Here’s a really interesting take on the whole “getting people to help with your resume/cover letter/whatever” thing by a professional resume writer.
Dawn Bugni writes that asking for opinions in a broad, general sense can actually be hurtful.
I worked with a laid-off salesman a while back. He LOVED his resume; was excited to launch the search. He felt on top of the world. Then he showed it to 10 people. Guess what? Ten people had twenty different opinions….What little confidence he had was shot, his head was spinning and he wasn’t sure what to do or where to turn….
This most likely could have been avoided had he asked for feedback differently: “I really like my resume. I engaged with a professional who helped me focus on a specific target using a strategy successful in 2011. (Or I’ve done extensive research … ) “Would you mind reading it over for clarity, please?” Or, “You know my career quite well. I’m trying to spotlight this set of skills as I transition industries. Will you please read my resume and see if you remember anything I did that might be a better example?” Or, “Would you proofread this for me please? I’m good with the content and format. I just want a second set of eyes to catch any errors I may have missed.”

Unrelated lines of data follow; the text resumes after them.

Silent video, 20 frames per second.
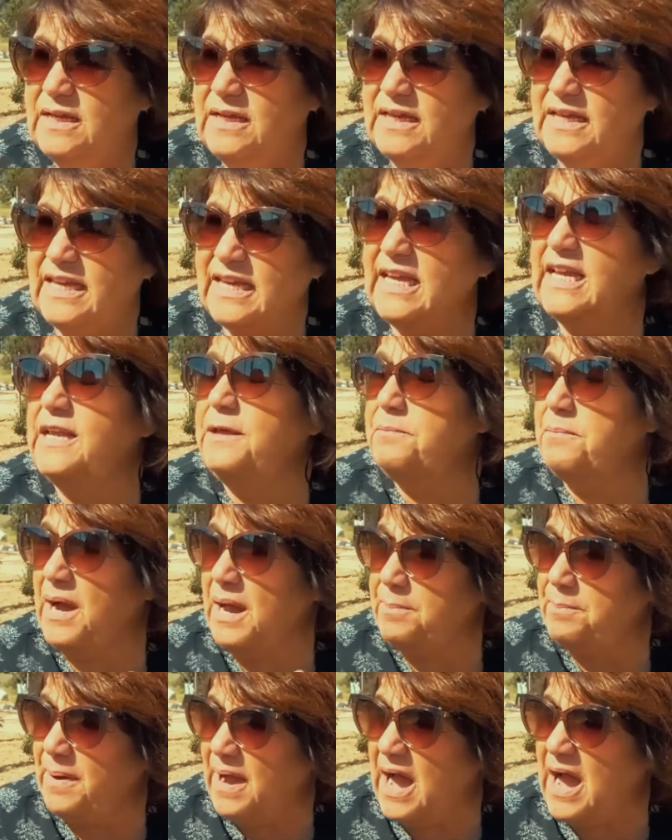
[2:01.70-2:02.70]
healing
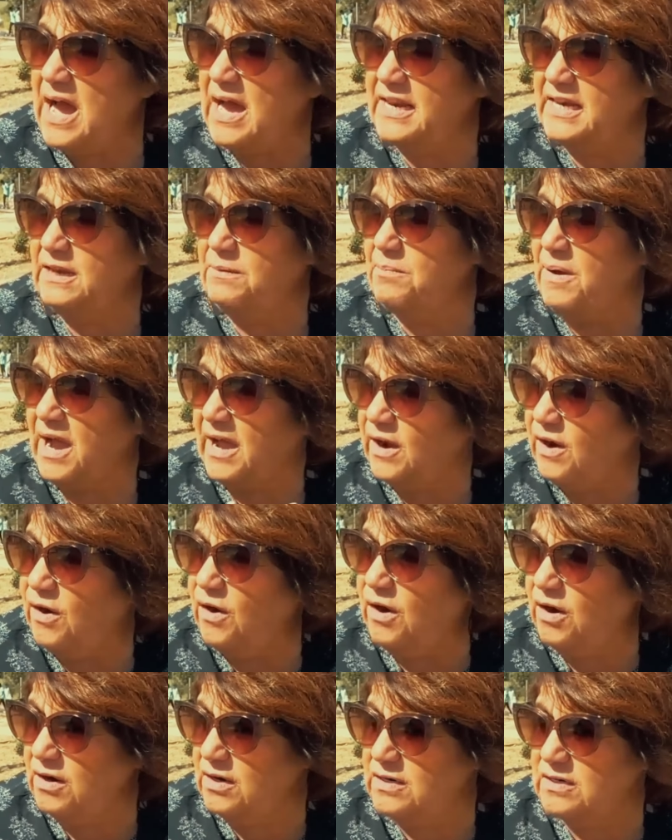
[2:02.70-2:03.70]
my body, my mm-hmm.
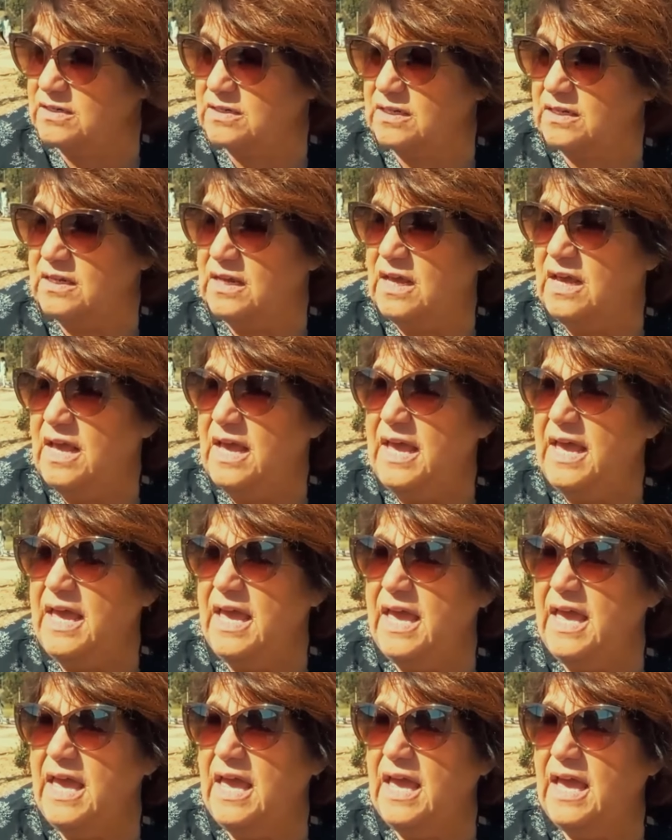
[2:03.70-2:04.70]
heart.
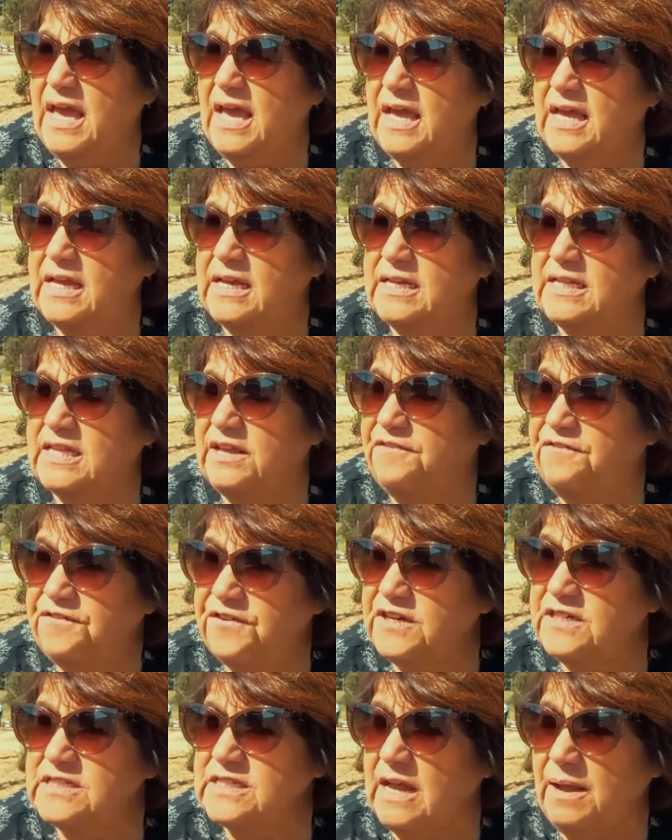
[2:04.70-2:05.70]
And the
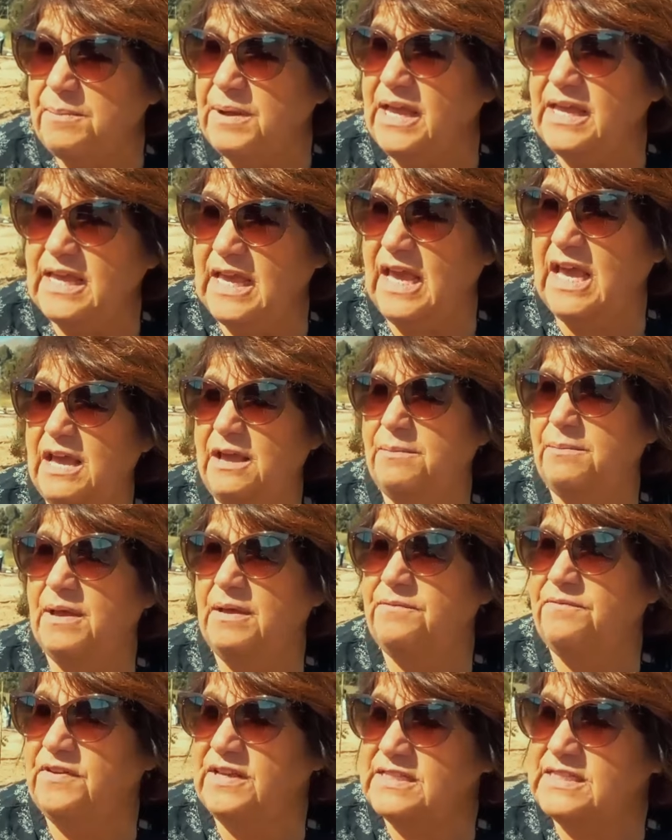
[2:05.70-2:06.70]
first time I came
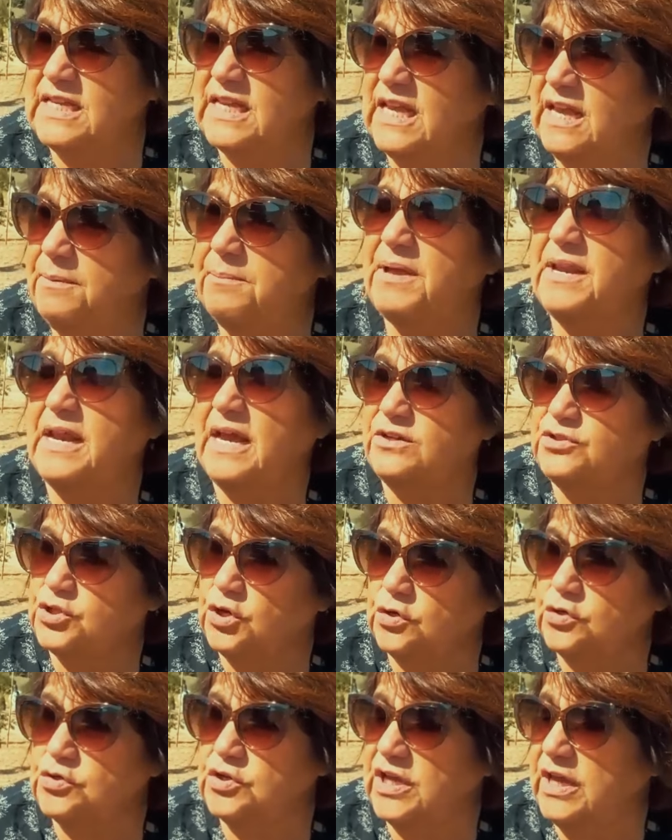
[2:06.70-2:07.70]
and visited him and I
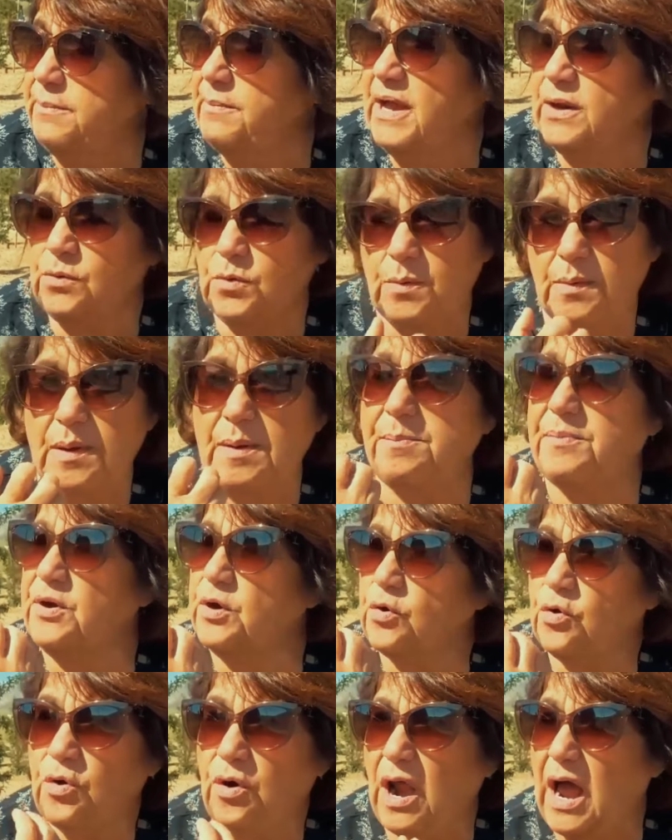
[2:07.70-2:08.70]
talked to him, I remember
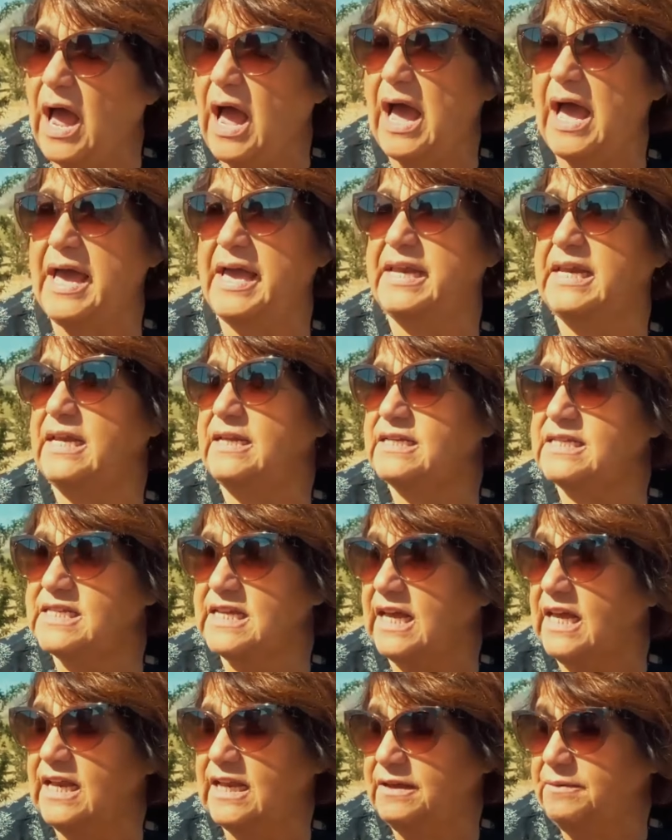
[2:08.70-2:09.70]
crying and
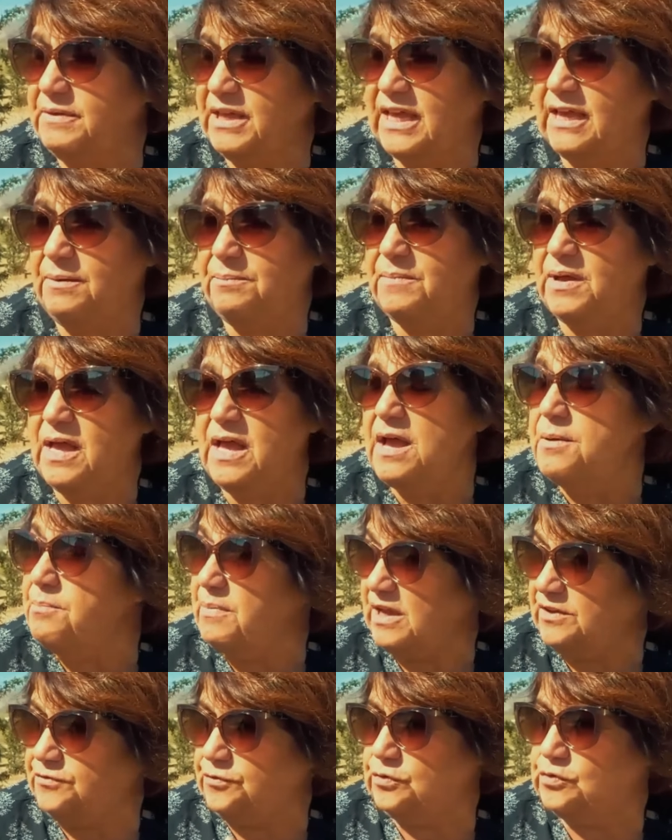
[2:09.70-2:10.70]
telling him
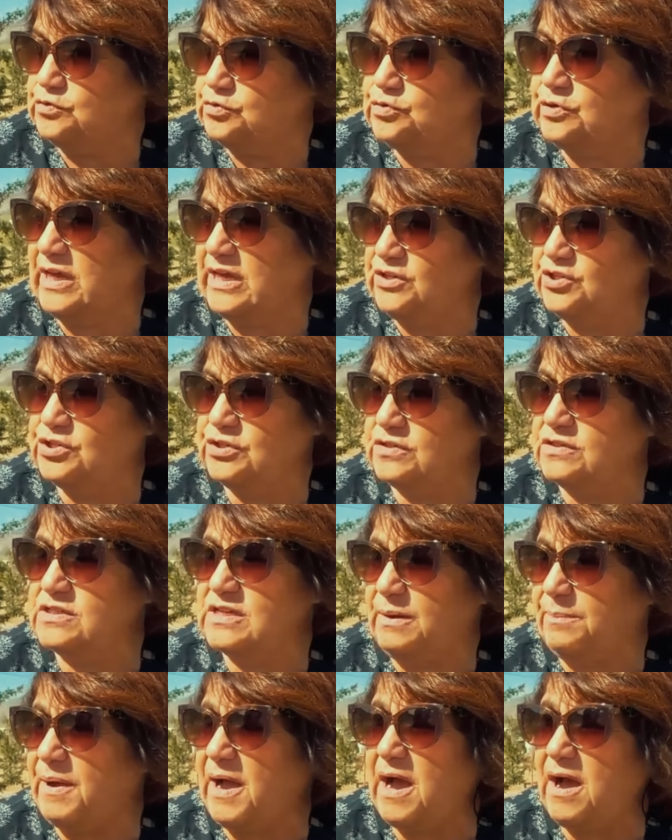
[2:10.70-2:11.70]
my frustrations
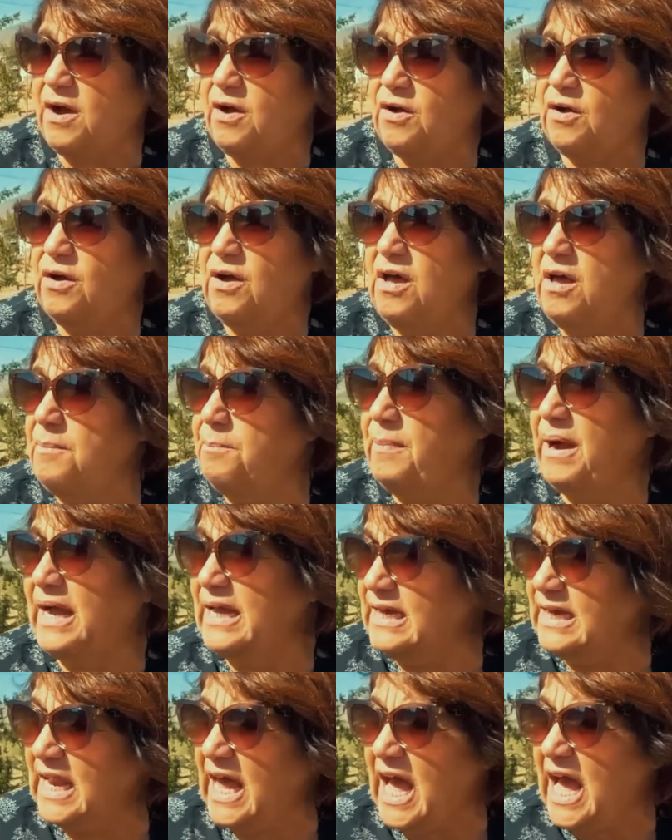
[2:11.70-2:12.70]
about my
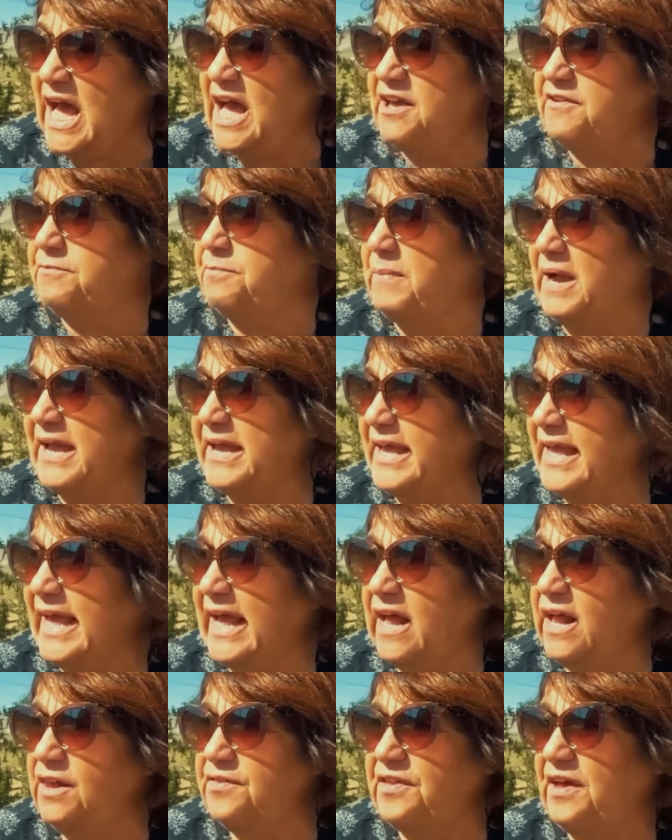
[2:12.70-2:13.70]
life, my
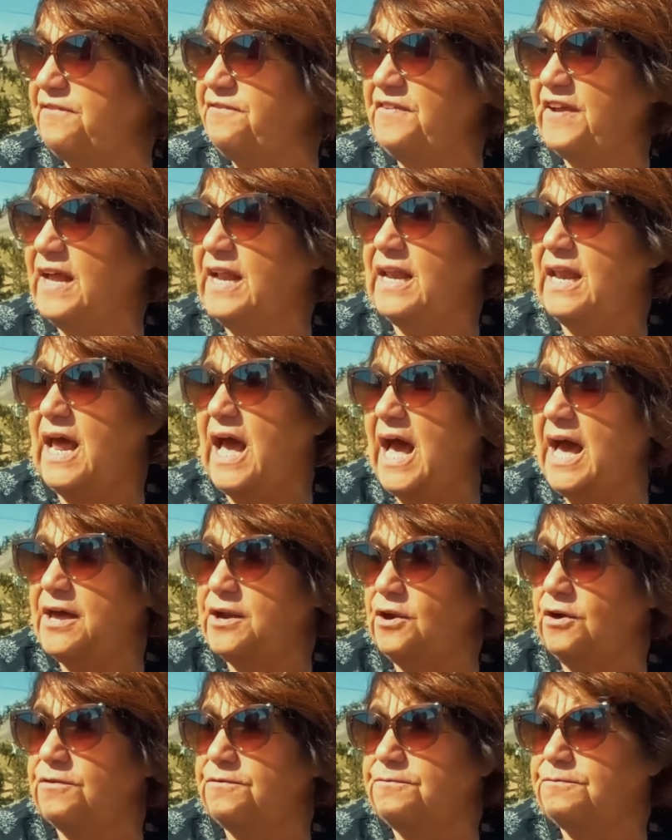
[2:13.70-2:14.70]
health. I felt out
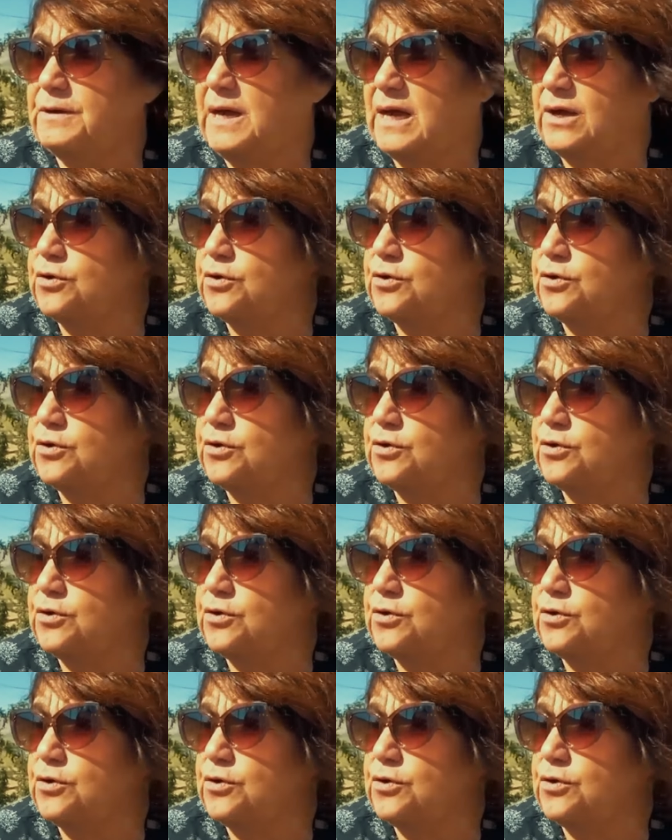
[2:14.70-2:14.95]
of uh,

Each of these examples sets the expectation for the type of input requested. The need for your friend, associate or whoever to figure out what you need and in turn, how to be valued is eliminated.
In other words, if you just show your resume to someone and say “So, what do you think?” the tendency is for that person to try to find something to pick at, just so they’ll feel useful. That might not translate into the best advice.
Moral of the story: As with most requests for help in a job search (whether that be for leads, advice, or resume reviewing) it pays to be specific.